Doctor calls for loosening restrictions on blood donations from gay men to help fight coronavirus

BOSTON (WHDH) - A Mass General Hospital doctor is calling for restrictions to be lifted on gay men looking to donate blood after recovering from the coronavirus but being unable to give his plasma to help fight the disease.

Dr. Jack Turban and his partner got the coronavirus in April and recovered, and Turban wanted to donate his plasma to patients who are still battling the virus. Experts believe that donors’ antibodies can help resist the virus, but because Turban is gay, he can’t donate without going through a three-month period of abstinence first.

That restriction is based on outdated concerns about transmitting HIV through blood donations, according to Dr.
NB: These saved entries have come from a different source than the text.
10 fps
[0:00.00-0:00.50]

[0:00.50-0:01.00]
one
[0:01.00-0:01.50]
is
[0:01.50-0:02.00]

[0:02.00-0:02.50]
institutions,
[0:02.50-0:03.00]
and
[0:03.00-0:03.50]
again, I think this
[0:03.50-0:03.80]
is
Julia Marcus, an infectious disease epidemiologist.

“Our HIV testing has advanced so much, we can test the blood supply and we do routinely test and ensure plasma is safe, but our policy has not caught up with that science,” Marcus said.
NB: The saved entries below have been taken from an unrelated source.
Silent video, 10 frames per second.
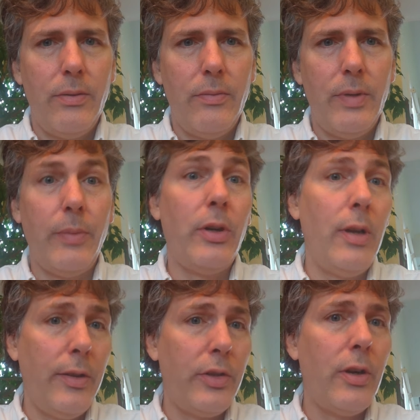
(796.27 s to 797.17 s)
what I'm
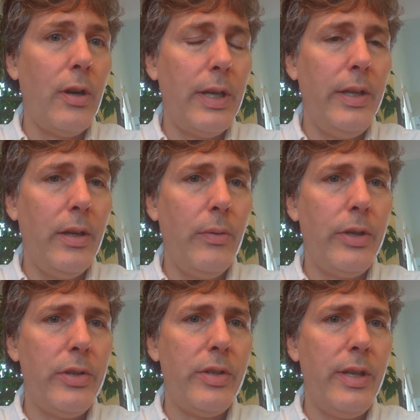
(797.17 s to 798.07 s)
calling the target year,
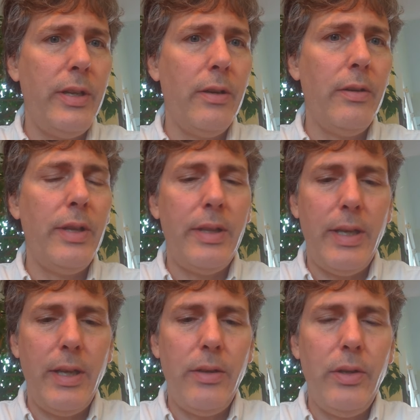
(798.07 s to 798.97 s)
which is the year that
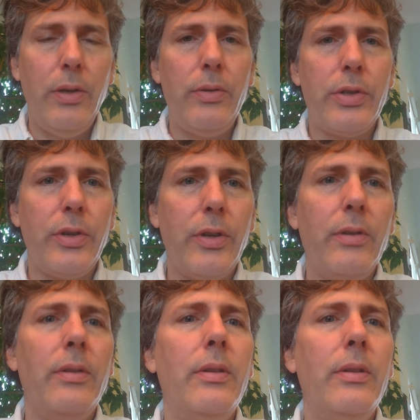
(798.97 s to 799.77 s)
the year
Marcus and Turban said the U.S. should adopt a different policy like what is used in Spain and Italy, where all donors are screened for risky behavior. That would allow gay men to donate more easily, which could increase the plasma available to help fight the disease and give them a way to help out, Turban said.

“There are a lot of people who are at home right now who are frustrated they can’t help out generally,” Turban said. “Donating blood is one of a few ways you can get out there and help, and feel like you have agency in a situation where a lot of us feel powerless.”